Here are a few things you can expect from this book:

  • A Norse inspired viking fantasy;
  • A rich and detailed world filled with known and more unknown lore and myths;
  • Chaotic and bloody battle scenes;
  • A captivating plot.

On to the full review…

Northern Wrath is a norse inspired Viking fantasy and book one of The Hanged God Trilogy. I think I stand with a lot of people when I say Norse Mythology is an incredibly interesting one, it has so so much involved within its lore and the cultures that belonged to it are also incredibly interesting. Thilde managed to incorporate quite a lot of this in her writing too which is testament to the research and knowledge of this area, which meant she excelled in her world building. 
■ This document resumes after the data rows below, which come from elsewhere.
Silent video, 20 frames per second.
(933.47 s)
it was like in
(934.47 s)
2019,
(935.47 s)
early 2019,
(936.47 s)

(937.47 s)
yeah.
This book has gods, monsters, heroes and so much more and it is all woven well into the world and its plot. I really liked the idea that the diminishing belief in the gods was closing the gateways of sorts to the other realms, and it made the fight for ones belief about more than just their gods but being able to be with their families in the afterlife.

As a debut writer Thilde has done a great job of bringing many of the scenes in Northern Wrath to life from the exploration of the other worlds and the races the fill them to the battle sequences. She manages to really encapsulate the chaos that is battle.
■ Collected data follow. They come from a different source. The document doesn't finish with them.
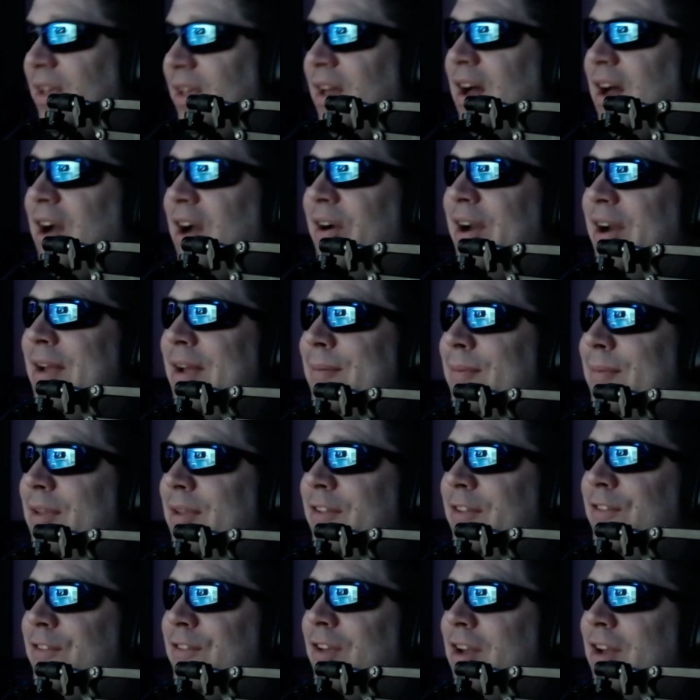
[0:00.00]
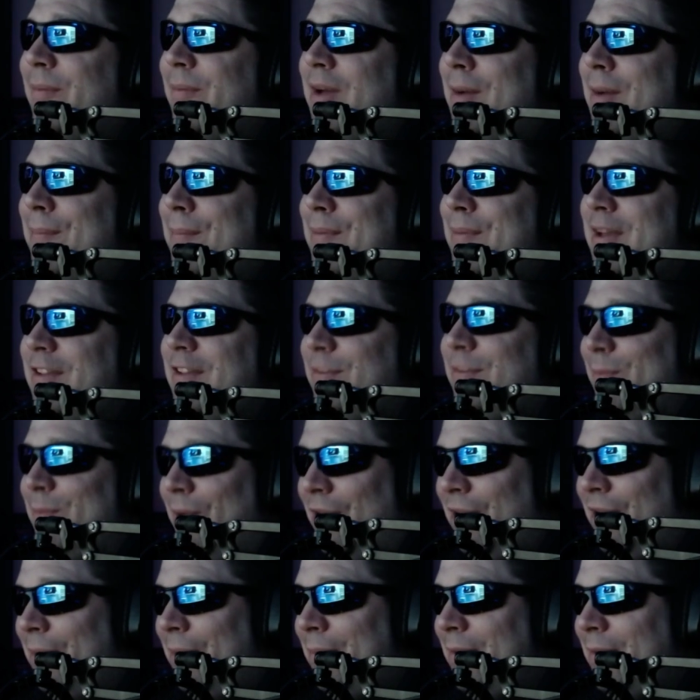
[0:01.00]
All right, let's talk about
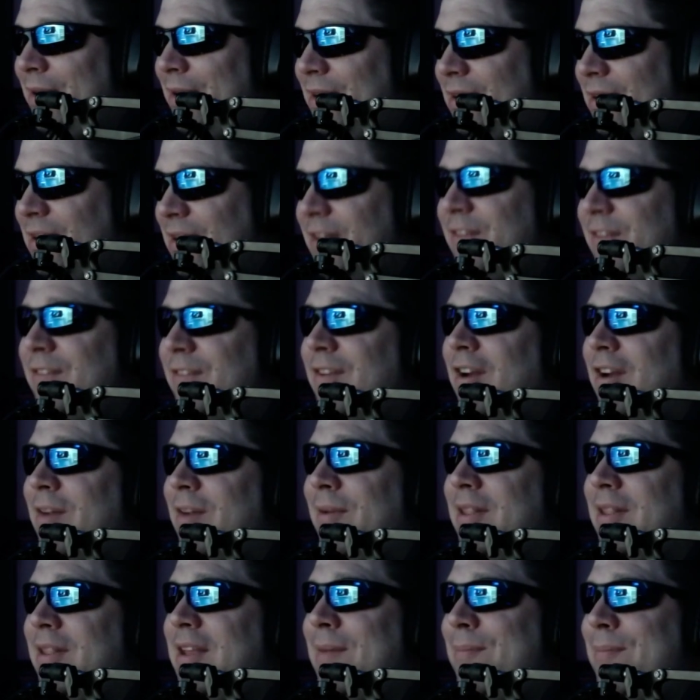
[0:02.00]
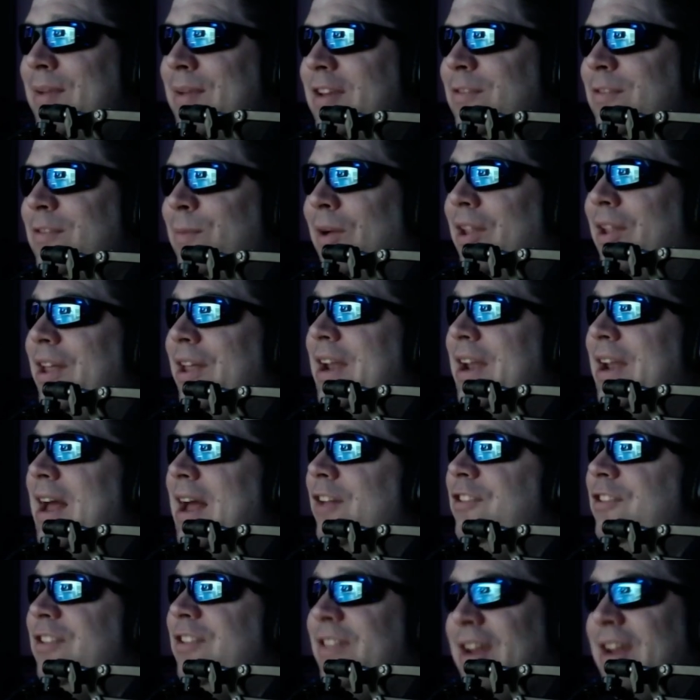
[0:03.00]
baseball. Let's talk about that baseball
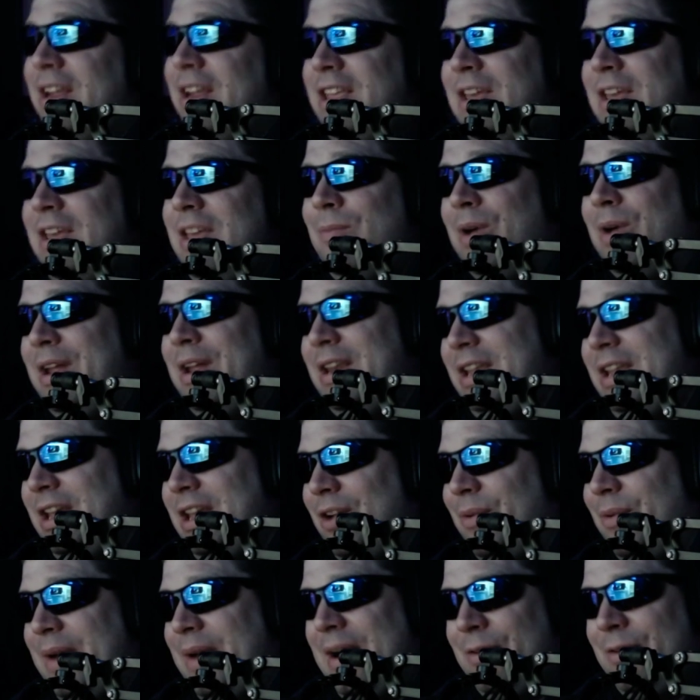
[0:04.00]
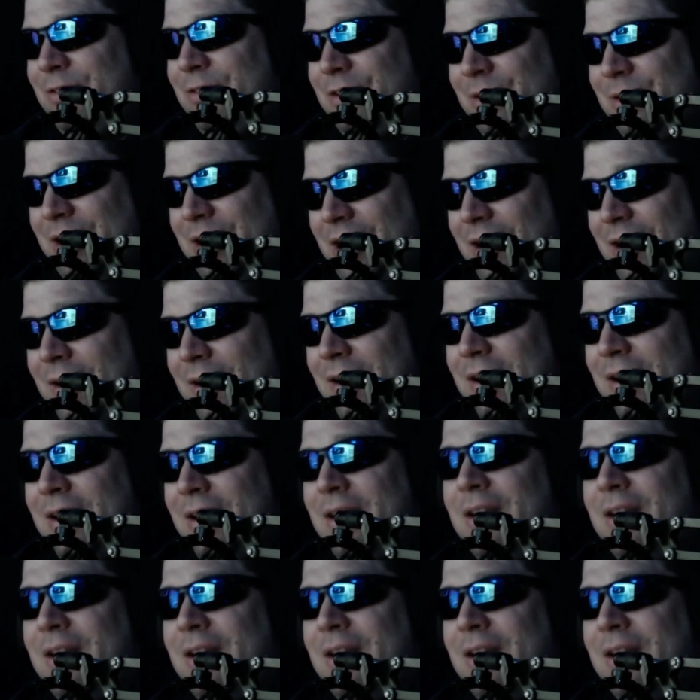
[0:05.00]
analogy that I keep wanting to get around to here.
Now let me explain why, for me, this book ended as a three star book on Goodreads, while this book excelled in it world building and its plot was captivating enough for me to finish the book, world-building is my lowest ranked attribute of a book. Characters are my jam, followed by plot and then world-building.
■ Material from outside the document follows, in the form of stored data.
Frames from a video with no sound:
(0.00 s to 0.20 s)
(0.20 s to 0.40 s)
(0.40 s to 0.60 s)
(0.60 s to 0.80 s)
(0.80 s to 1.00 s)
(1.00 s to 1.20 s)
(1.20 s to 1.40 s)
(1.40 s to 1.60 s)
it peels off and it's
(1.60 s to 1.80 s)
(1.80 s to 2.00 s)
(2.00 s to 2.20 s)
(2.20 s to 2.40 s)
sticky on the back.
So unfortunately, I’m in a wee bit of a minority here as while I liked this book I did not enjoy this as much as I thought I would. My two main issues for this book go hand in hand with each other in my opinion. In short I felt like this book lacked the character depth I prefer as a reader and it was much too long. 

Northern Wrath has quite a cast of characters, more than I expected to be honest, and at times some felt like they were inserted randomly and generally didn’t need to be a POV at all. 

I honestly feel like with more editing both of my issues could be helped massively if not completely resolved. Now, I am no editor nor have I written my own book but I think, from my experience as a reader, that had this book have had less character POVs it could have both spent more time with other POV’s to achieve a greater character depth and cut down the page count by removing the filler. 

Let me also remind you these are my personal opinions based on my personal preferences, a book is to many readers completely different things. So I urge you to check out the other reviews for this book as many reviewers I respect and trust have LOVED this book and given it full marks!


THE RANKS: 

BUY THE HARDBACK | BUY THE PAPERBACK | BUY THE EBOOK | LIBRARY RENTAL OR SALE PURCHASE

I would still pick this book up in its Kindle form and quite possibly read book two, because like I said it was a good book in parts and I am hopeful, as I am not the only person to share these critiques, that they could be remedied in book two.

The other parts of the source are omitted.